— What is being asked —
The pictures stay out. Please retype every line below exactly.

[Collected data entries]
════════════════════
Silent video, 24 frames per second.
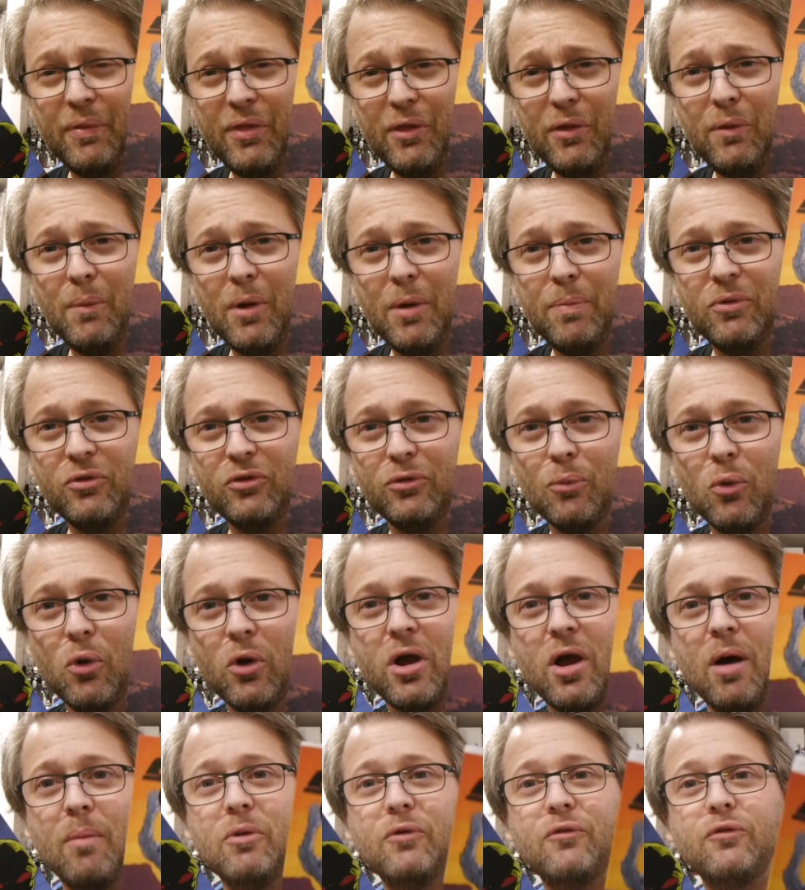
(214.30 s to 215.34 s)
there might be some more
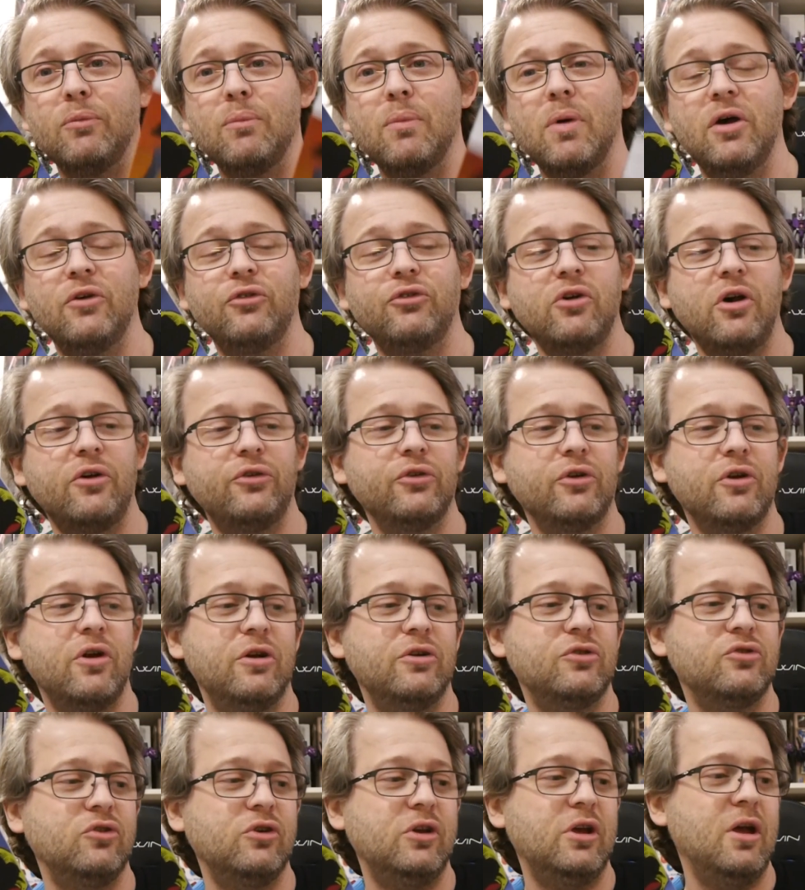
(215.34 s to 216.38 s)
coming from uh, Saucer
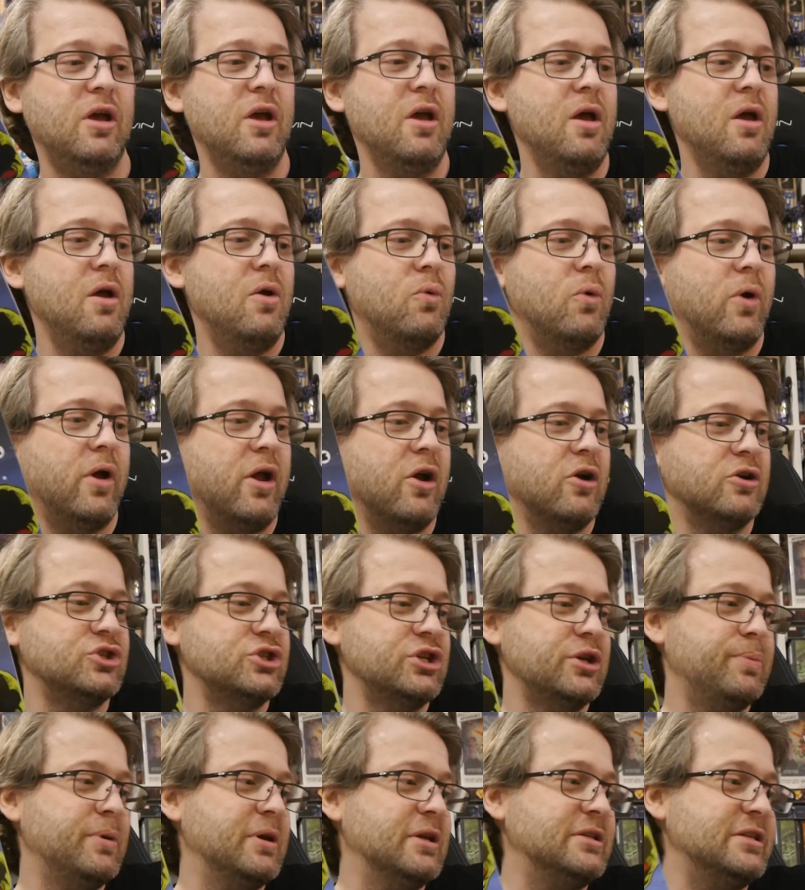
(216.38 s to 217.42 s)
Country right here at
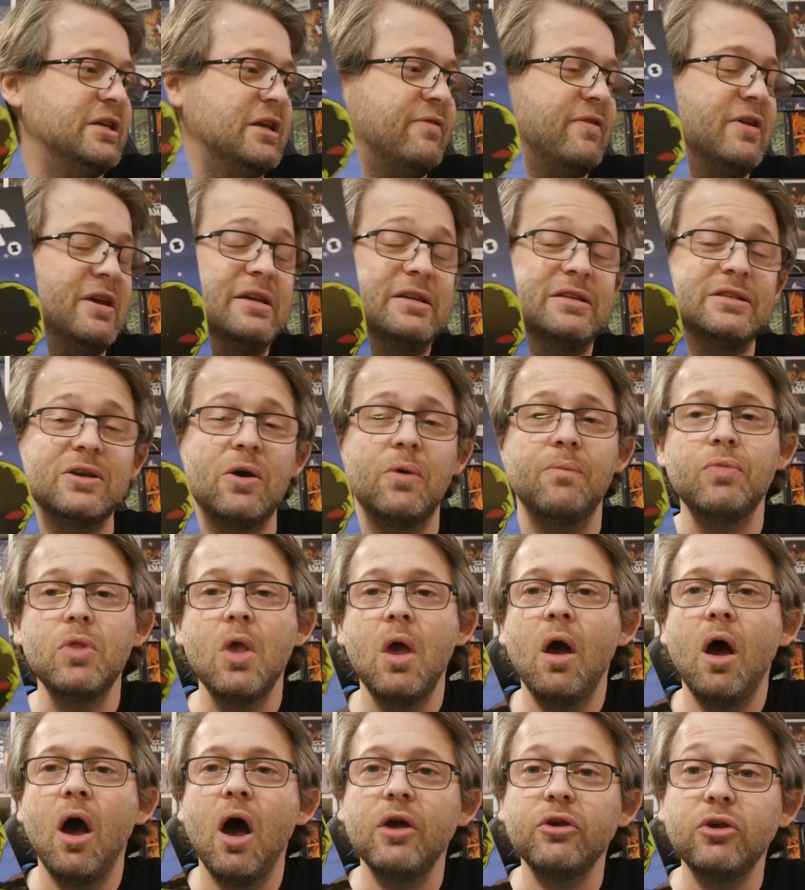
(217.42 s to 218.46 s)
GPTV. So
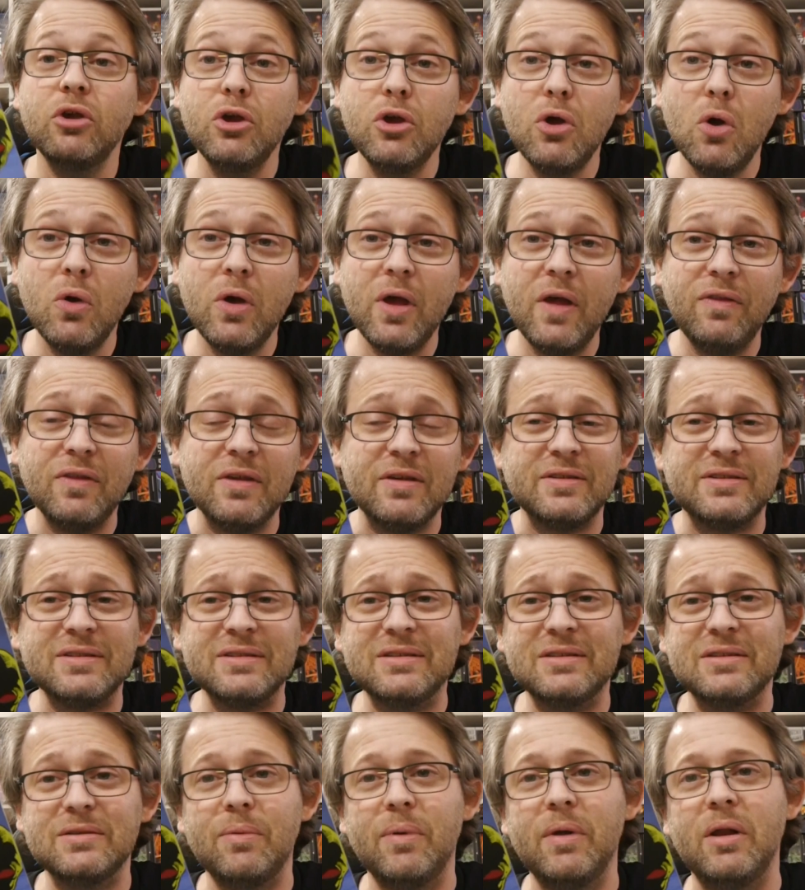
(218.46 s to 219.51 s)
uh, you can go get this.
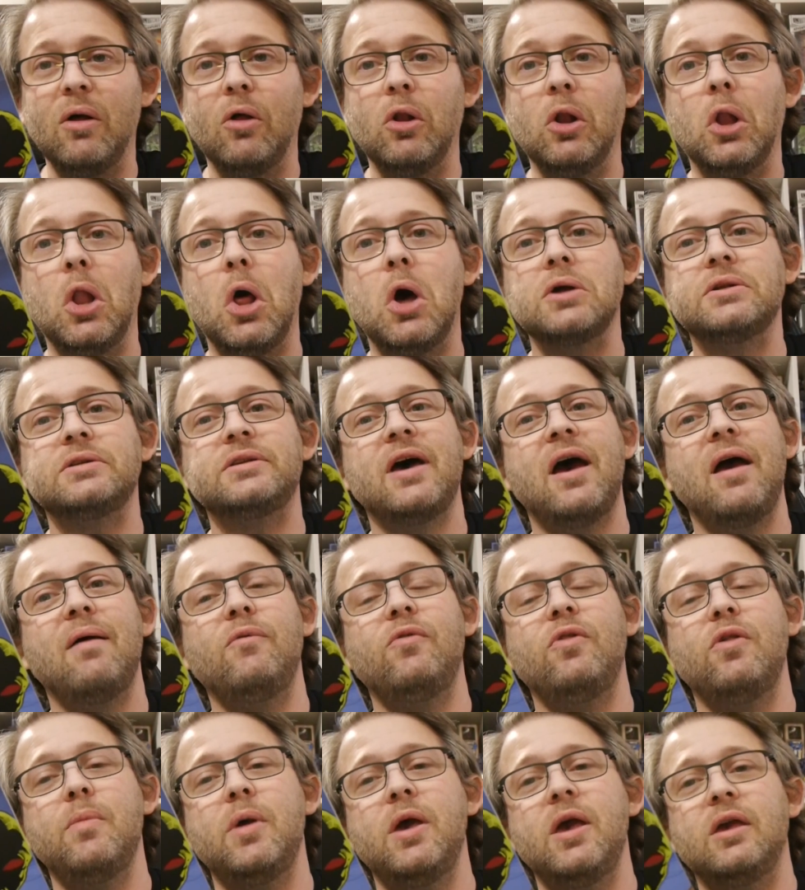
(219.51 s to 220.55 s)
This has been a long
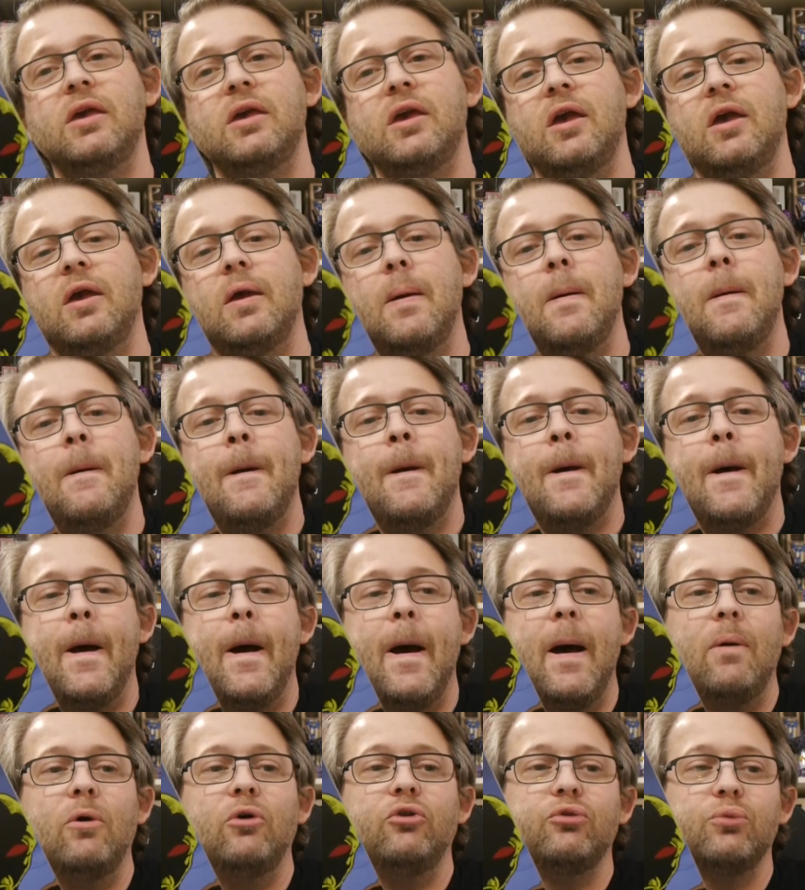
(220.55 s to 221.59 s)
time in the making.
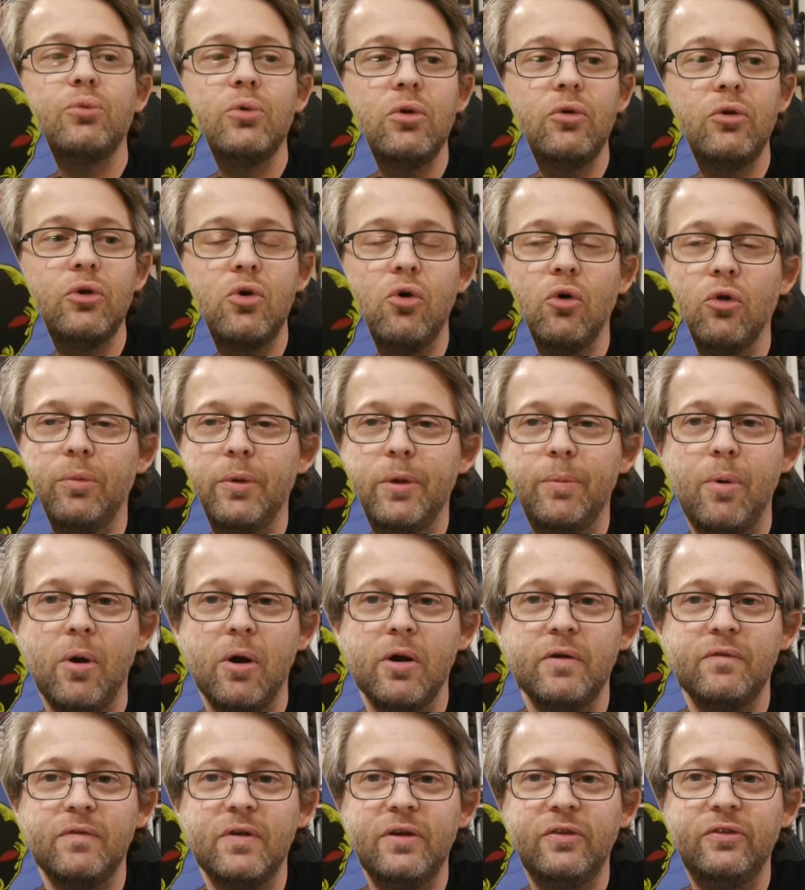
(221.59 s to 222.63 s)
Uh, it was really cool to be
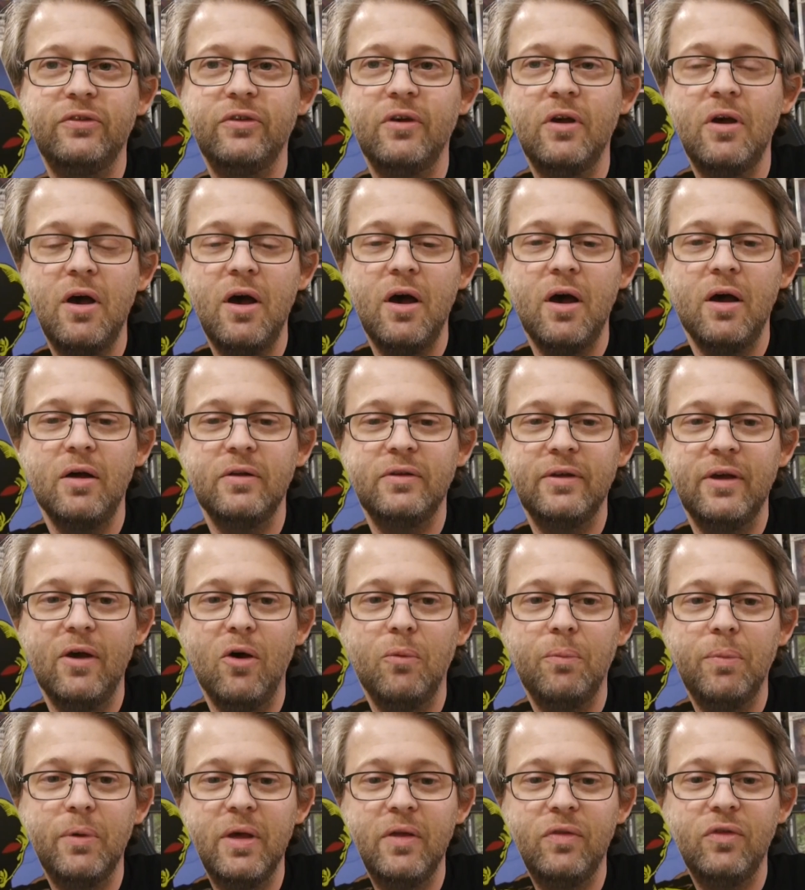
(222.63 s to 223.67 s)
part of this uh, to
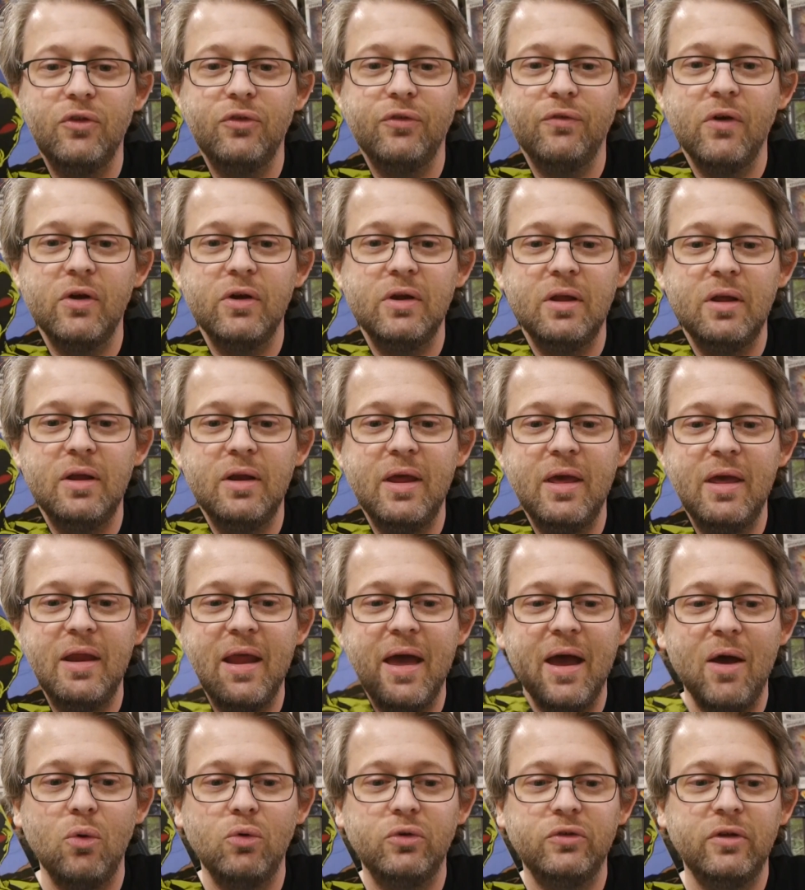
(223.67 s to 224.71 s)
help get this funded and
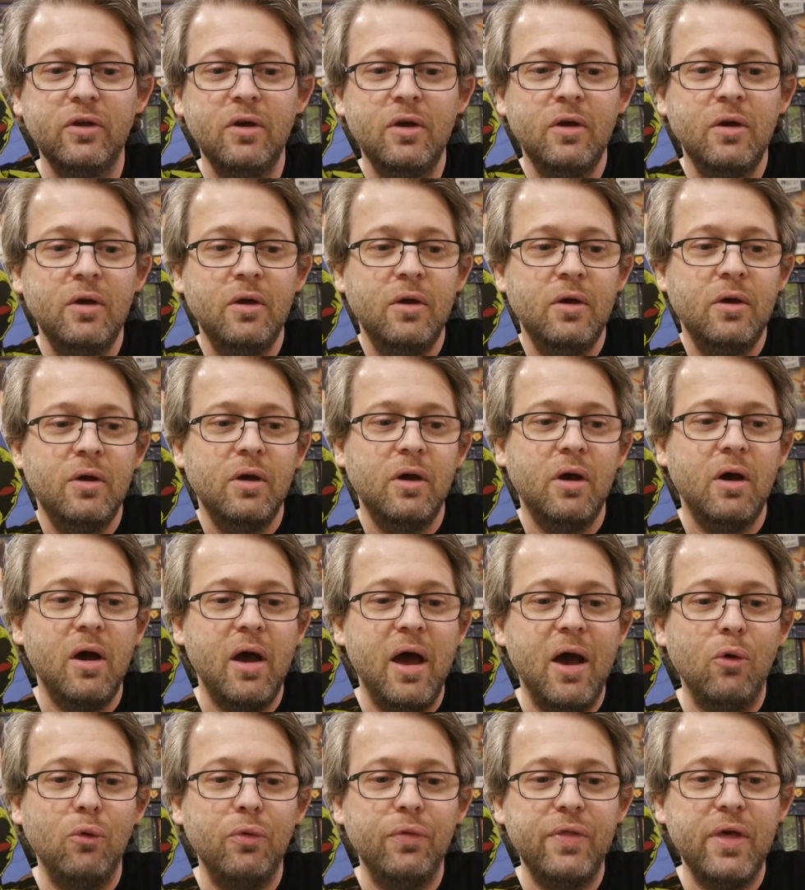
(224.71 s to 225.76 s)
out
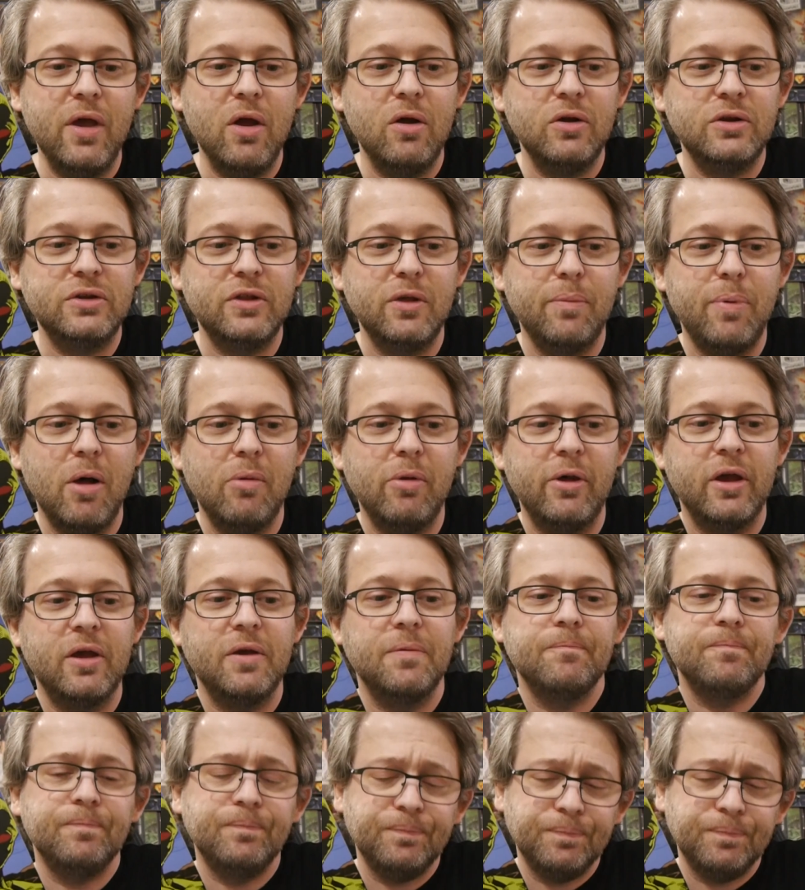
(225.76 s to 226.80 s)
uh, out there to the public.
════════════════════
— Result of this exercise —
Silent video, 24 frames per second.
(214.30 s to 215.34 s)
there might be some more
(215.34 s to 216.38 s)
coming from uh, Saucer
(216.38 s to 217.42 s)
Country right here at
(217.42 s to 218.46 s)
GPTV. So
(218.46 s to 219.51 s)
uh, you can go get this.
(219.51 s to 220.55 s)
This has been a long
(220.55 s to 221.59 s)
time in the making.
(221.59 s to 222.63 s)
Uh, it was really cool to be
(222.63 s to 223.67 s)
part of this uh, to
(223.67 s to 224.71 s)
help get this funded and
(224.71 s to 225.76 s)
out
(225.76 s to 226.80 s)
uh, out there to the public.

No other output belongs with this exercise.